🤖 AI Summary
Scientific abstract generation requires simultaneous control over multiple dimensions—such as length, empirical focus, and implicit stylistic attributes—to suit diverse audiences; however, existing methods predominantly address only single-attribute control and lack systematic evaluation of compositional controllability across explicit and implicit attributes.
Method: We introduce CCSBench, the first benchmark for compositional controllability in scientific summarization, formally defining and quantifying large language models’ (LLMs) capabilities under multi-attribute constraints (e.g., length + empirical emphasis). Leveraging prompt engineering, controllable generation evaluation frameworks, and a multidimensional human-AI hybrid assessment protocol, we conduct empirical analysis on GPT-4, LLaMA2, and other state-of-the-art LLMs.

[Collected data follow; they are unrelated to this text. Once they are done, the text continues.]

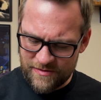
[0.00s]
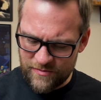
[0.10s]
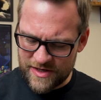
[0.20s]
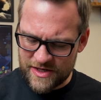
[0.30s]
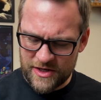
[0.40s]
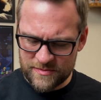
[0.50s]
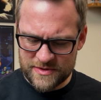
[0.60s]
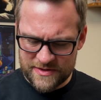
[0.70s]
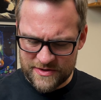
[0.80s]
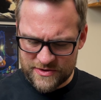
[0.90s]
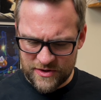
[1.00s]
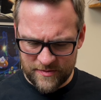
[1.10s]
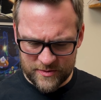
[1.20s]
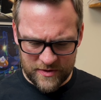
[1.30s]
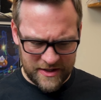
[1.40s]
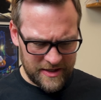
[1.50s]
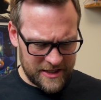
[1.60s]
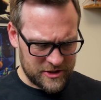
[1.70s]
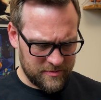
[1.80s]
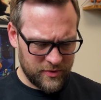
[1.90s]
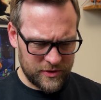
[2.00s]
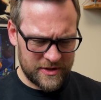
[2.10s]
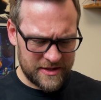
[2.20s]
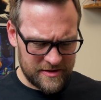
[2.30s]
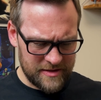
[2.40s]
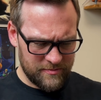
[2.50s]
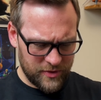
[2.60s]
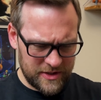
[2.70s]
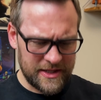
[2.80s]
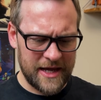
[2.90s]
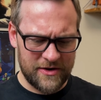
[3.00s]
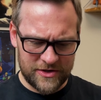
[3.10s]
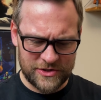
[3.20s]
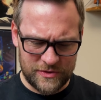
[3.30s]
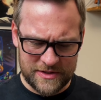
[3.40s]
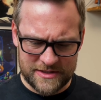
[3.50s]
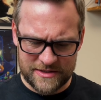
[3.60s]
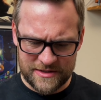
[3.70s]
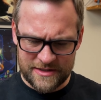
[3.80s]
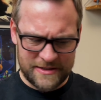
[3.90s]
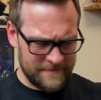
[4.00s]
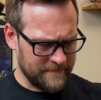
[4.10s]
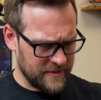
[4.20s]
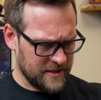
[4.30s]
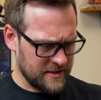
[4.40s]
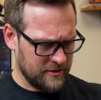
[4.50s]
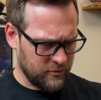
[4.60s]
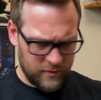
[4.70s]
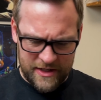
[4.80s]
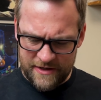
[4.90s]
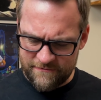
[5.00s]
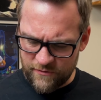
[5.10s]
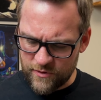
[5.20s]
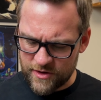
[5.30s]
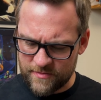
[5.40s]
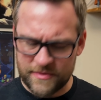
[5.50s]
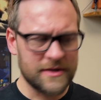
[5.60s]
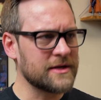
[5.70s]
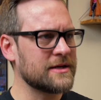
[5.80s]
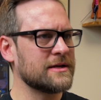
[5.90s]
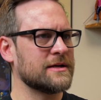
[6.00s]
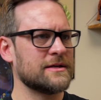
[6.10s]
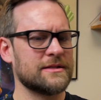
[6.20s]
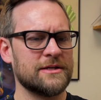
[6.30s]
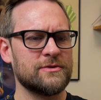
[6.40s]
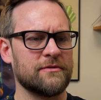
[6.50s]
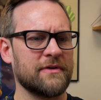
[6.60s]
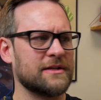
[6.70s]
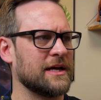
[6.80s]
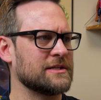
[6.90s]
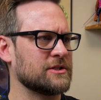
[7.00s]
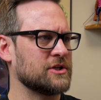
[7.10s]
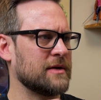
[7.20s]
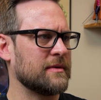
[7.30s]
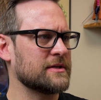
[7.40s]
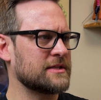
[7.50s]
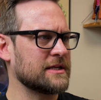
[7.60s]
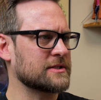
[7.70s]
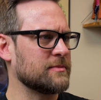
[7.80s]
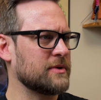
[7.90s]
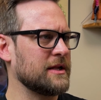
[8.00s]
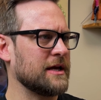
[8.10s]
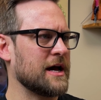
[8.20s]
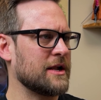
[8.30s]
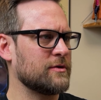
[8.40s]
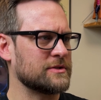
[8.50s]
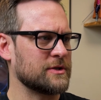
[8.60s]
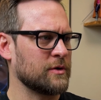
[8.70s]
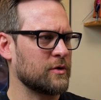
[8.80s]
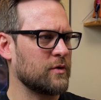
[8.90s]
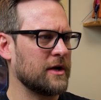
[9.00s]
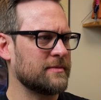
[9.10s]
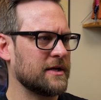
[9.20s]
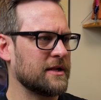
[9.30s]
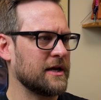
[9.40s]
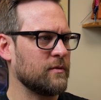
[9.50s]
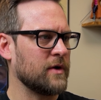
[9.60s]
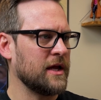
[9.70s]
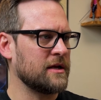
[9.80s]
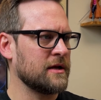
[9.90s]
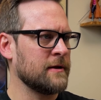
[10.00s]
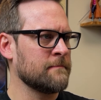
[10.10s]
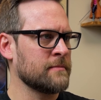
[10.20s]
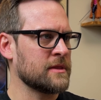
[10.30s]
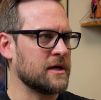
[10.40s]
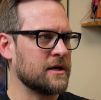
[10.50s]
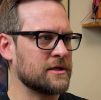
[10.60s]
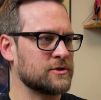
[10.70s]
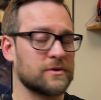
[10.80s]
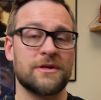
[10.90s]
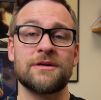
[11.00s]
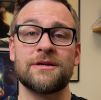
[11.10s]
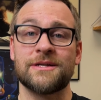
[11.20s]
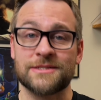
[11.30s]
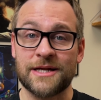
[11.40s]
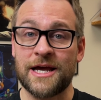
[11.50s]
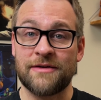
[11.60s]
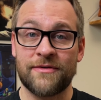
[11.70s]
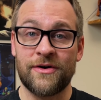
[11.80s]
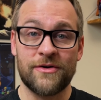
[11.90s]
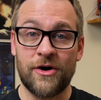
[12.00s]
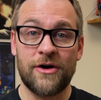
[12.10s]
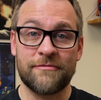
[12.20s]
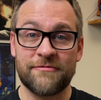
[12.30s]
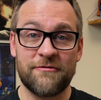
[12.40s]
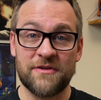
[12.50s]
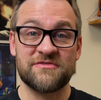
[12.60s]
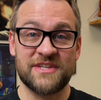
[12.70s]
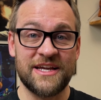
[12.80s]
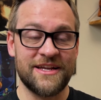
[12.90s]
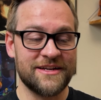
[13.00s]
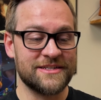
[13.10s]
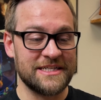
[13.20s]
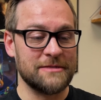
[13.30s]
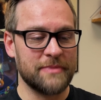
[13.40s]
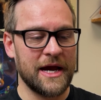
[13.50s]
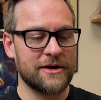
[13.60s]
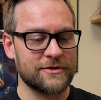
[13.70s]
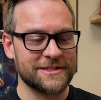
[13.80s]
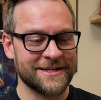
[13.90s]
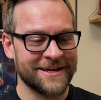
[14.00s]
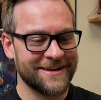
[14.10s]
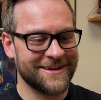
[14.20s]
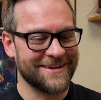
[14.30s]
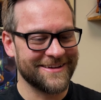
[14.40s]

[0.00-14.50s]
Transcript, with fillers: when it comes to the sculpt work and actually put putting that cartoon into 3D form, they do a fantastic job. Now, this thing is completely hollow. It's incredibly lightweight, uh, so it clearly doesn't have all 15D batteries in it,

Contribution/Results: Our evaluation reveals significant performance degradation in controlling implicit attributes, exposing fundamental limitations in abstract reasoning and multi-objective trade-off handling. CCSBench establishes a reproducible benchmark and delivers critical diagnostic insights to advance controllable scientific summarization research.
📝 Abstract
To broaden the dissemination of scientific knowledge to diverse audiences, scientific document summarization must simultaneously control multiple attributes such as length and empirical focus. However, existing research typically focuses on controlling single attributes, leaving the compositional control of multiple attributes underexplored. To address this gap, we introduce CCSBench, a benchmark for compositional controllable summarization in the scientific domain. Our benchmark enables fine-grained control over both explicit attributes (e.g., length), which are objective and straightforward, and implicit attributes (e.g., empirical focus), which are more subjective and conceptual. We conduct extensive experiments on GPT-4, LLaMA2, and other popular LLMs under various settings. Our findings reveal significant limitations in large language models' ability to balance trade-offs between control attributes, especially implicit ones that require deeper understanding and abstract reasoning.